When visiting India in her junior year of high school, Dallas Jessup was surprised to see the way the women were treated. While Jessup and her party got to sit at the table for dinner with the host family they were staying with, the native women were not allowed to sit down with the men and guests, and stood around the table serving the food. “Every time you took a bite they would give you more,” she said in an interview with Global Shift. “Only after everyone else was done they got to go to the table and eat whatever was left. [The culture] nurtures very sheltered, subservient girls.”
Jessup, 18, traveled to India after she met a woman involved with fighting human trafficking while being inducted to the Hall of Fame for Caring Americans. Jessup, who has made a film, written a book and started a non-profit, Just Yell Fire, started her interest in helping young women avoid rape and abduction after viewing a video in ninth grade. The footage told of a young girl from Florida who was last seen alive speaking to a man, then went away willingly with him. They found her dead body 40 days later. Jessep said after hearing this story, she made it her mission to show girls how to protect themselves.
She signed up for a script writing class intending to make a film to show girls how to protect themselves. Thanks to her instructor, word got out about the film, and it turned into a professional 46-minute video with cameos by Josh Halloway and Evangeline Lilly called “Just Yell Fire.” She put the film for free online, and “it just blew up.”
“There’s not a point and place I can say, that’s exactly where it started,” she said. “Newspapers picked it up, bloggers picked it up.

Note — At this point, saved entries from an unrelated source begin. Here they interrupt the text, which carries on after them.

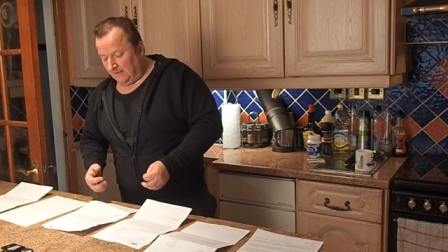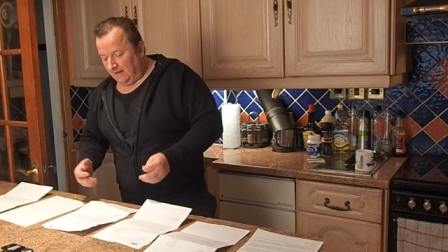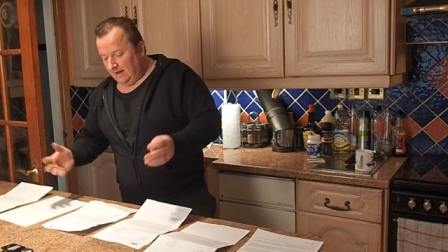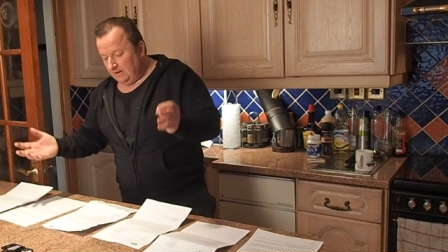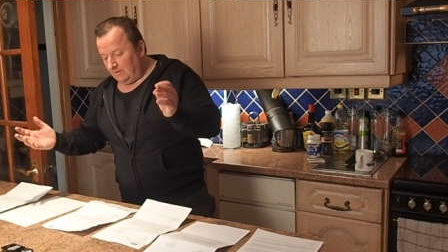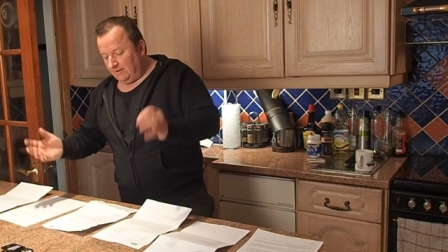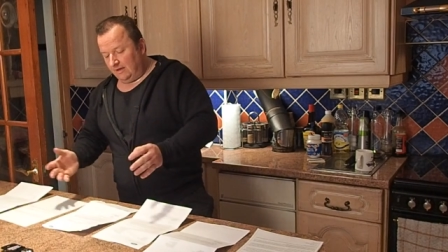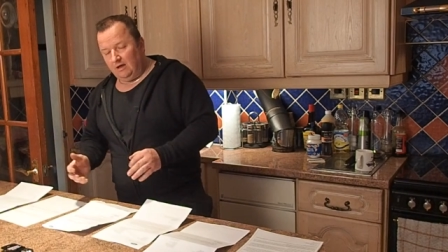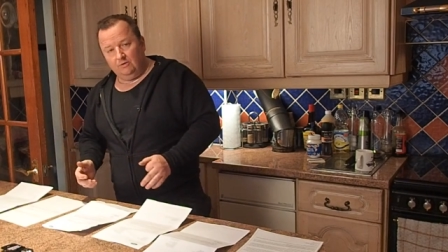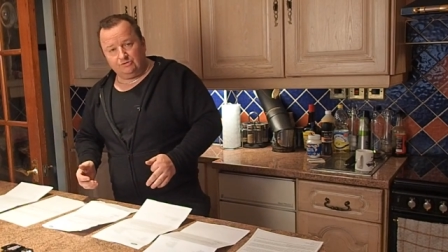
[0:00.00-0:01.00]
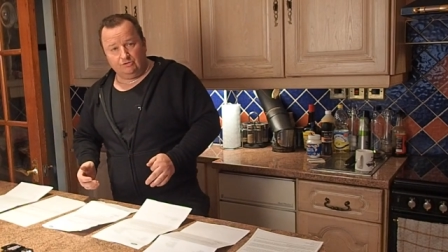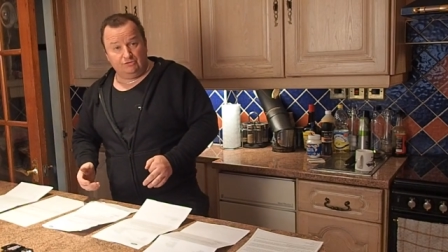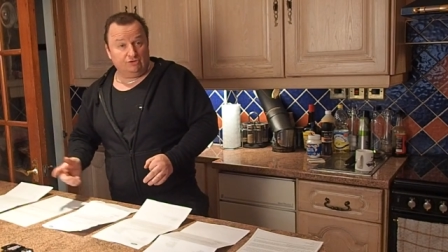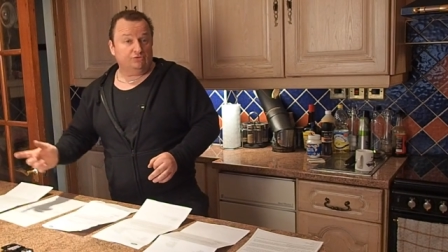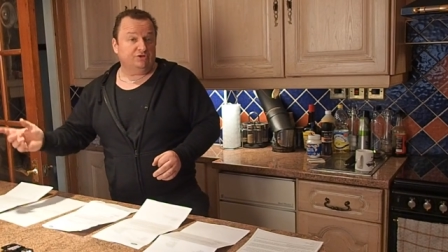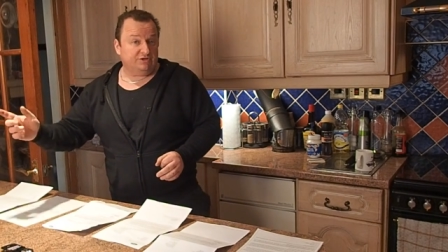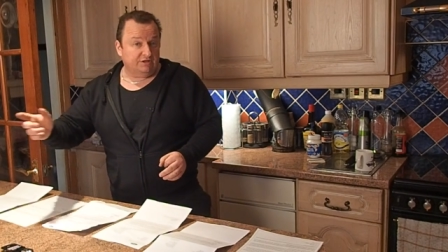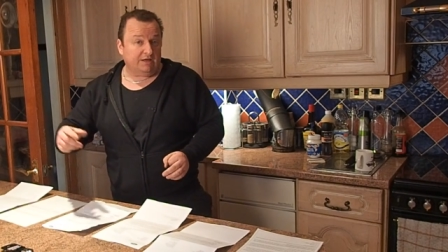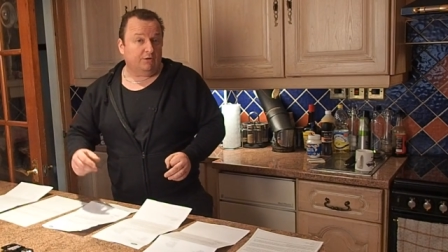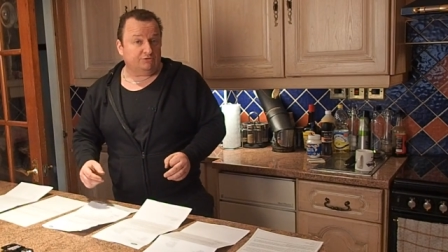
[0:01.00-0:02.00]
Anyway, cut a long story short, she
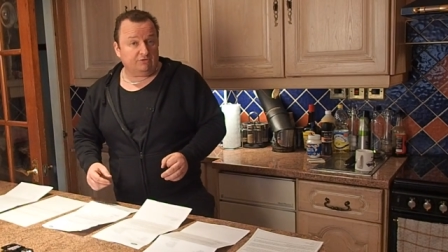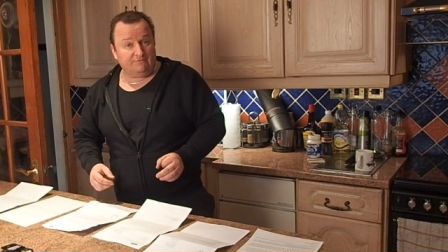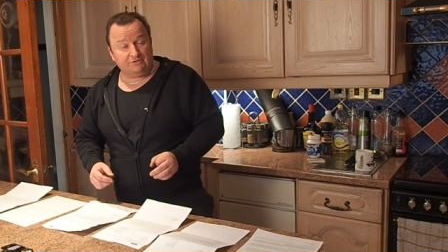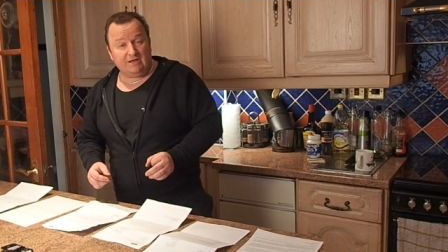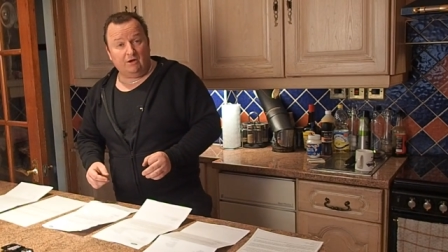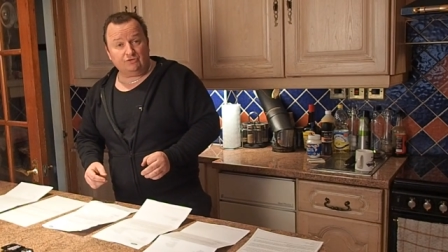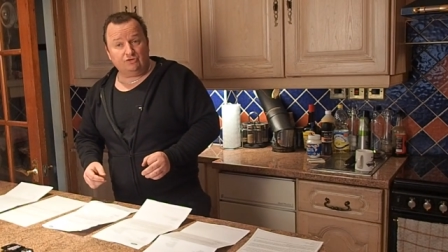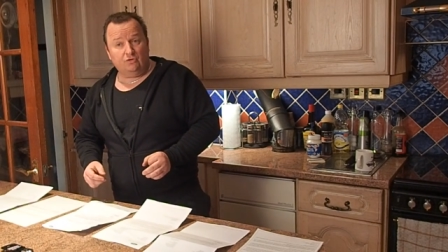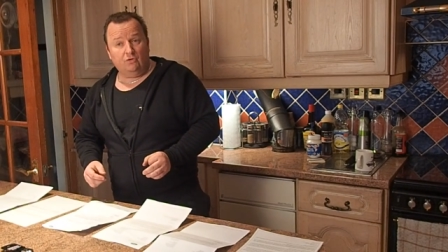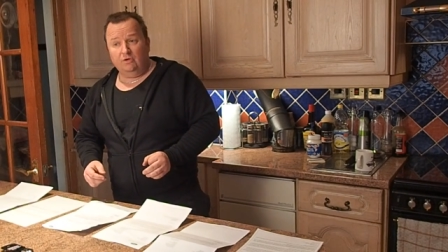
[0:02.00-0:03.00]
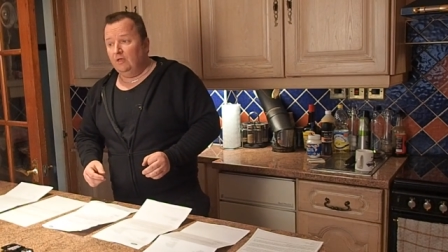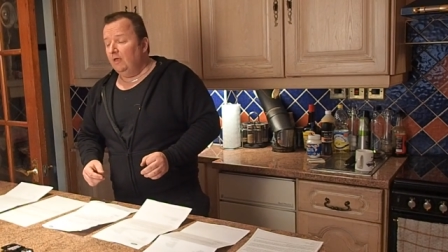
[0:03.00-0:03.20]
did get onto Evans Halshaw,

The power of the Internet kicked in and spread the message.” Soon, a publisher asked to come and meet with her. They met to discuss a potential book, and he said he wanted her to write a book about herself and her experiences with creating “Just Yell Fire” and her desire behind it. “I originally turned down the book deal, my mother wanted to throttle me and kicked me under the table,” she said. “These are once in a lifetime deals sometimes, but it wasn’t the book I wanted to write. It’s not the book that my viewers and audience could benefit from. It wasn’t the audience I wanted to have. I wanted to highlight other teens doing incredible things and show how teenagers themselves can make a difference. He said, I like that idea much better, go out and write it.
Jessup had met many inspiring young people through her experience at awards banquets, and she said she already had seven people in mind to talk to for her book when she suggested the idea to the publisher. The book came together quickly, and Jessup said she was helped along by thinking of questions for herself then answering them out loud into a tape recorder before going back, listening to the recording and writing it down. “That helped it flow out a lot easier,” she said.

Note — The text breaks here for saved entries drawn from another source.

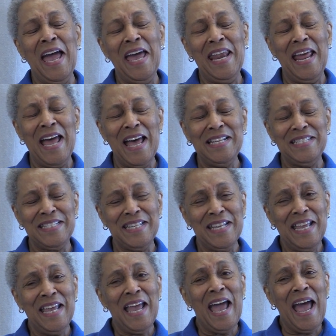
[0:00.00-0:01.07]
We need
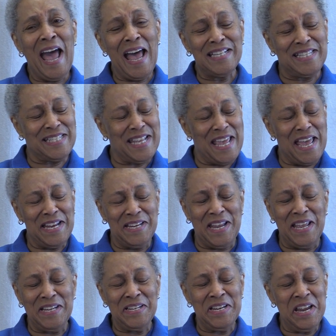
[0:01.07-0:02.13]
you back. I
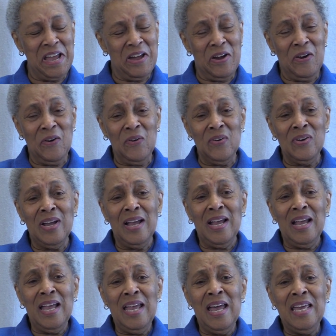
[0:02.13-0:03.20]
said, no.
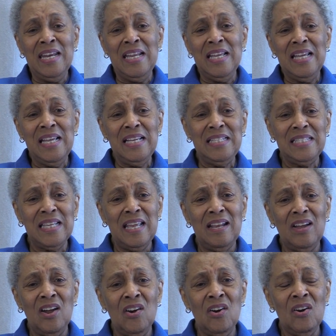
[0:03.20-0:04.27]
And he
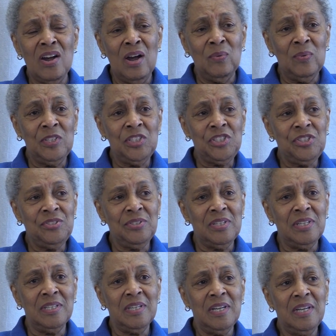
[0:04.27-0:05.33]
said, oh, I wish you
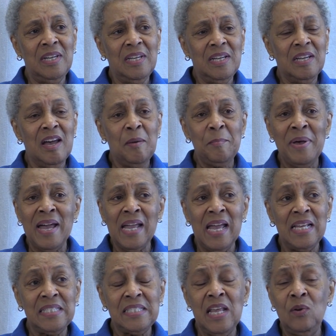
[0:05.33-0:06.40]
could come back.
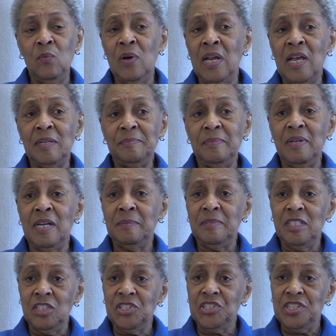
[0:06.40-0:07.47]
I said, well, I'm
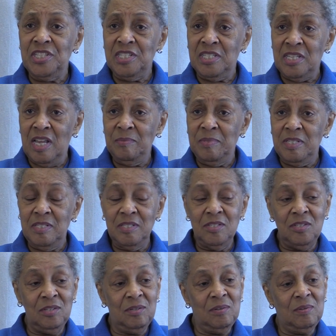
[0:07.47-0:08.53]
just a
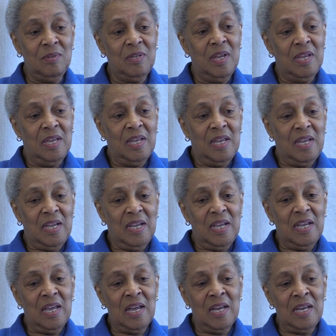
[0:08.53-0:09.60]
substitute.
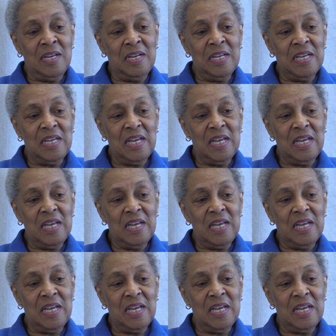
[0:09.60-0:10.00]
And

On March 25, Jessup testified in front of the House of Representatives at a hearing on the National and International Implications of Human Trafficking. She said she got assistance from her college, Vanderbilt University and learned what to expect and proper protocol for testifying in Congress. She said she thinks it went well, and the House was very open to her ideas of empowering the teenage girl. “I wanted them to think of the teenage girl not as the victim, but as the hero and the solution,” she said. “These are the girls on the front lines of what’s happening. They get taken daily, and as lovely as police are, they can’t be everywhere at any given time. You have to train the girls who this is happening to directly.”

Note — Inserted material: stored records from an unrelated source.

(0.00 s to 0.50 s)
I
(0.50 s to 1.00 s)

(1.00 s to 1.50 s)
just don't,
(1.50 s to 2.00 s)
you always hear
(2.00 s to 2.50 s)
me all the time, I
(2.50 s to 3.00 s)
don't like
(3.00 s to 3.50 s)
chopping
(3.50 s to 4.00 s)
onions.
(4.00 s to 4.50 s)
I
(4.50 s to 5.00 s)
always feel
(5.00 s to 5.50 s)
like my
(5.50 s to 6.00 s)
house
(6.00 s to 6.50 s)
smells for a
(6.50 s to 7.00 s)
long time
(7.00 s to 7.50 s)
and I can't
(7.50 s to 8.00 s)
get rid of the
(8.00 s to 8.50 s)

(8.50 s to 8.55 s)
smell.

Right now, Jessup is working on bring awareness to her cause, and teaching young girls that they can protect themselves from rape and abduction. She has been working on a program to certify teachers in the “Just Yell Fire” program so they can teach the protection techniques Jessup’s video and program offers in schools. She’s also working on a new script geared towards college aged students, as well as speaking and giving interviews around the country.
She said she loves hearing from girls at speaking events or through emails who have used the Just Yell Fire techniques to save themselves. She said at every speaking event she always gets several girls coming up afterwards and thanking her for spreading the word, and she hears from girls in emails as well. She often hears from girls who, thanks to her, have gained the self-respect for themselves to get out of an abusive relationship. “The fact that they can take the initiative to make the change makes me feel really good about the work I do,” she said. “I receive emails from mothers who were raped in their teens, and now they know that after their daughter has seen the film, it won’t happen to their daughter like it did to them. Comforting families across the world is a really good feeling.”